David's Diary: Tuesday, April 1, 2003
We were up at 6:00 AM to prepare the boat and by 6:20 I was at the police station. When you enter or leave Tunisia, you must check in with both the police and customs. The police in the marina don't have a lot to do, so a cruiser arriving or leaving is a major event that breaks up their day. I have to fill out lots of paperwork. Because this is Tunisia, there is no carbon paper, so when three copies of a form is needed; I have to fill out all three by hand.
After the police, I visit the customs officer. He sees on our inventory list, that we wrote when we arrived in Tunisia last October, that we have three computers. We guess that he is as bored as the police officer, so he says that he has to visit Dragonsinger to check that we really do have three computers. Two of the computers are put away for the passage, so we dig them out and after satisfying him that we still have the three computers the customs officer leaves and we are ready to go.

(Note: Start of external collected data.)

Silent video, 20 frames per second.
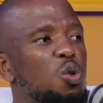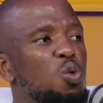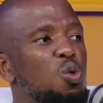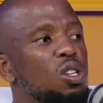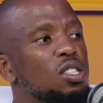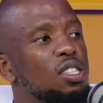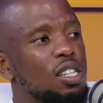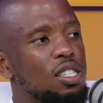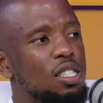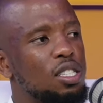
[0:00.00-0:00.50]

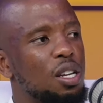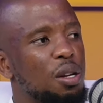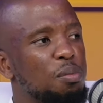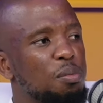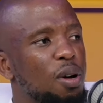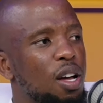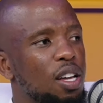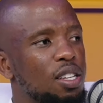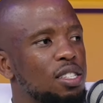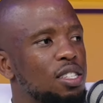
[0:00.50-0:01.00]
queens and
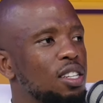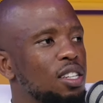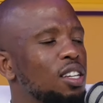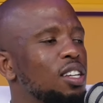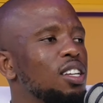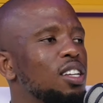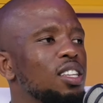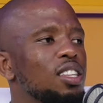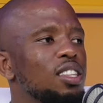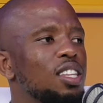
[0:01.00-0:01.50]
strippers.
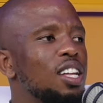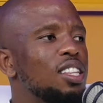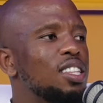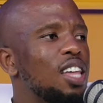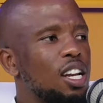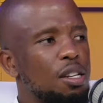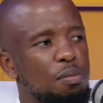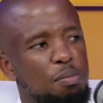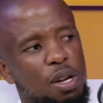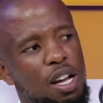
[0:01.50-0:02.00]
Mm. Then
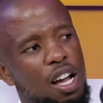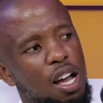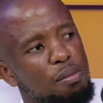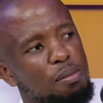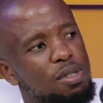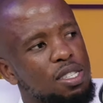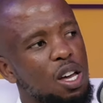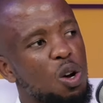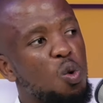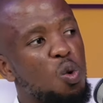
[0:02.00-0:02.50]
that
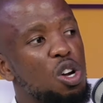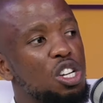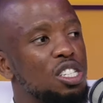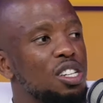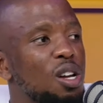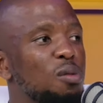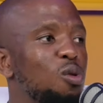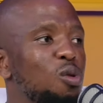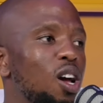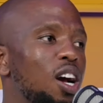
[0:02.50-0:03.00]
becomes a
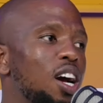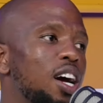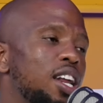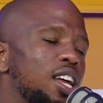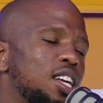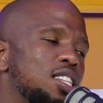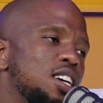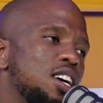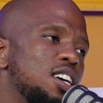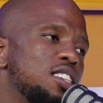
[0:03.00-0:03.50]
questionable
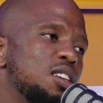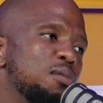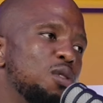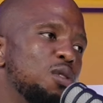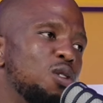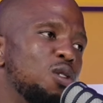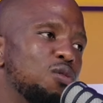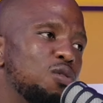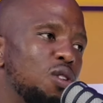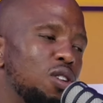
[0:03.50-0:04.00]
character as a
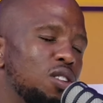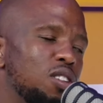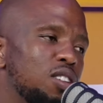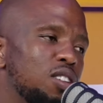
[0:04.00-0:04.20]
man of God.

We finally get away from the dock at 7:35. The wind is cross-ways to our slip and it pushes Dragonsinger across to the boats docked on the other side. We have to push ourselves off boats and end up having an outboard engine scrape along our waterline. We finally escape to hear the horns of fellow cruisers. It is the custom to blow your horn when someone leaves after the winter and despite the early hours several people give us a send-off and stand on their decks and wave to us. We are reminded about what a sense of community there is among cruising people.
We have only sailed once in the last five months and the wind is blowing NW 20. That's the right direction for where we want to go -- East to Malta. We set Dragonsinger up and Kevin and I are off watch from 08:00 - 12:00. Back on watch the wind dies down and we end up motor sailing after lunch. I find that despite taking motion sickness drugs, I'm feeling a little seasick. Allen has already been sick a couple of times today, despite taking medication.
At 20:00, the wind switched to the East and F 4-5. This is exactly the direction that we want to go. We had expected this wind change, but not for at least another four hours and the wind is at least one unit of the Beaufort scale stronger than forecast. The night is pitch black as we sail through rain squalls. It is almost impossible to see ahead and the radar is cluttered from the rain, despite my making numerous adjustments. It was going to be a long night as we motor into the waves with a little bit of mainsail out to help keep us steady.